◆ **The problem**
Write out the entire listing below exactly as it appears, minus any pictures.

◆ **Dataset records**
===

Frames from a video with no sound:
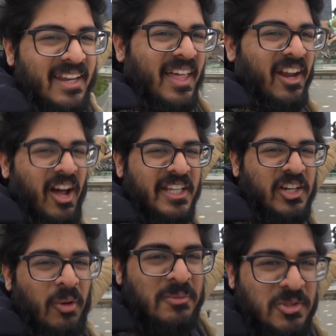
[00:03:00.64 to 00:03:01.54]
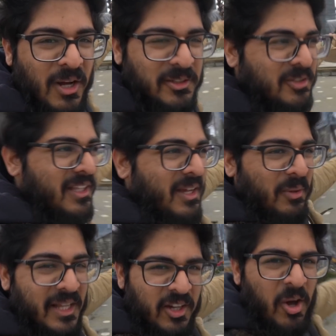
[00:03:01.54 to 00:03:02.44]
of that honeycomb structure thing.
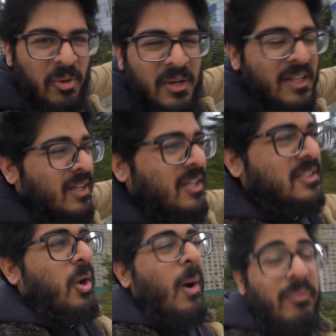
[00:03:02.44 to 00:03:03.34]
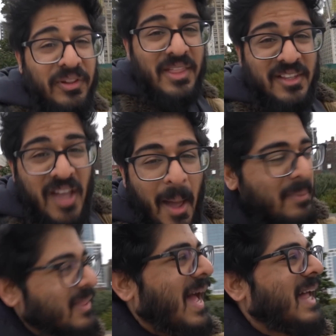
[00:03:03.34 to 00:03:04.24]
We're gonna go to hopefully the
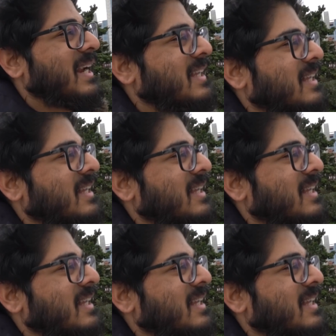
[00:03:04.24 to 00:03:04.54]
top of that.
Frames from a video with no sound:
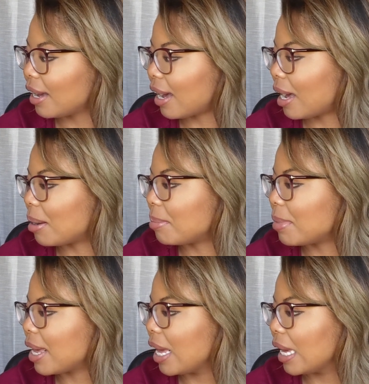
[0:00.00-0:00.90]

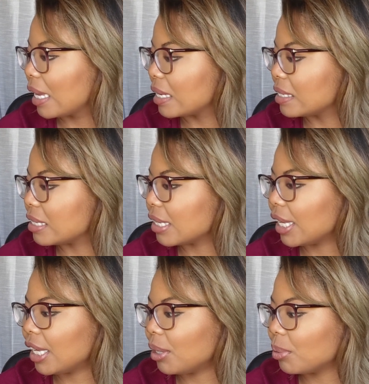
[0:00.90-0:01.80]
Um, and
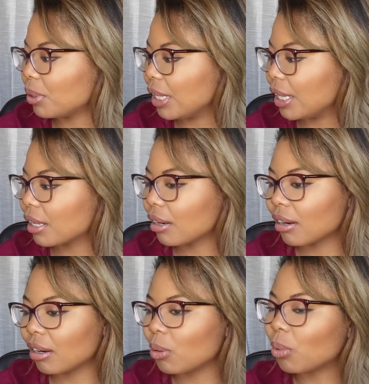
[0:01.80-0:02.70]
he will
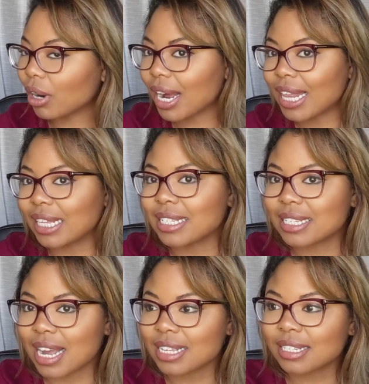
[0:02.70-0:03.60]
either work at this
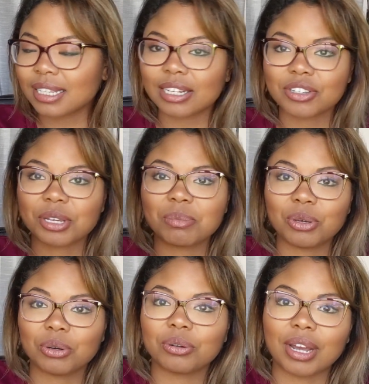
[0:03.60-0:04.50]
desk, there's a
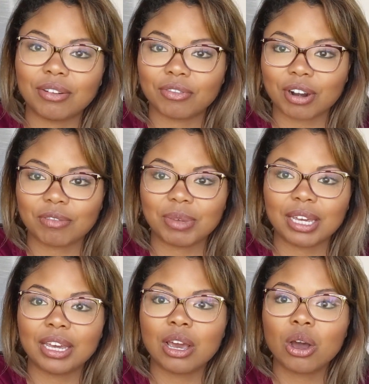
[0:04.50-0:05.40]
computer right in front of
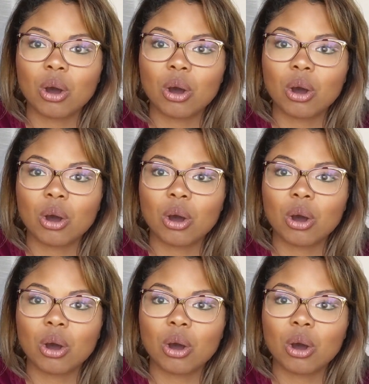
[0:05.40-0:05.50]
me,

===

◆ **Result below**
Frames from a video with no sound:
[00:03:00.64 to 00:03:01.54]
[00:03:01.54 to 00:03:02.44]
of that honeycomb structure thing.
[00:03:02.44 to 00:03:03.34]
[00:03:03.34 to 00:03:04.24]
We're gonna go to hopefully the
[00:03:04.24 to 00:03:04.54]
top of that.
Frames from a video with no sound:
[0:00.00-0:00.90]

[0:00.90-0:01.80]
Um, and
[0:01.80-0:02.70]
he will
[0:02.70-0:03.60]
either work at this
[0:03.60-0:04.50]
desk, there's a
[0:04.50-0:05.40]
computer right in front of
[0:05.40-0:05.50]
me,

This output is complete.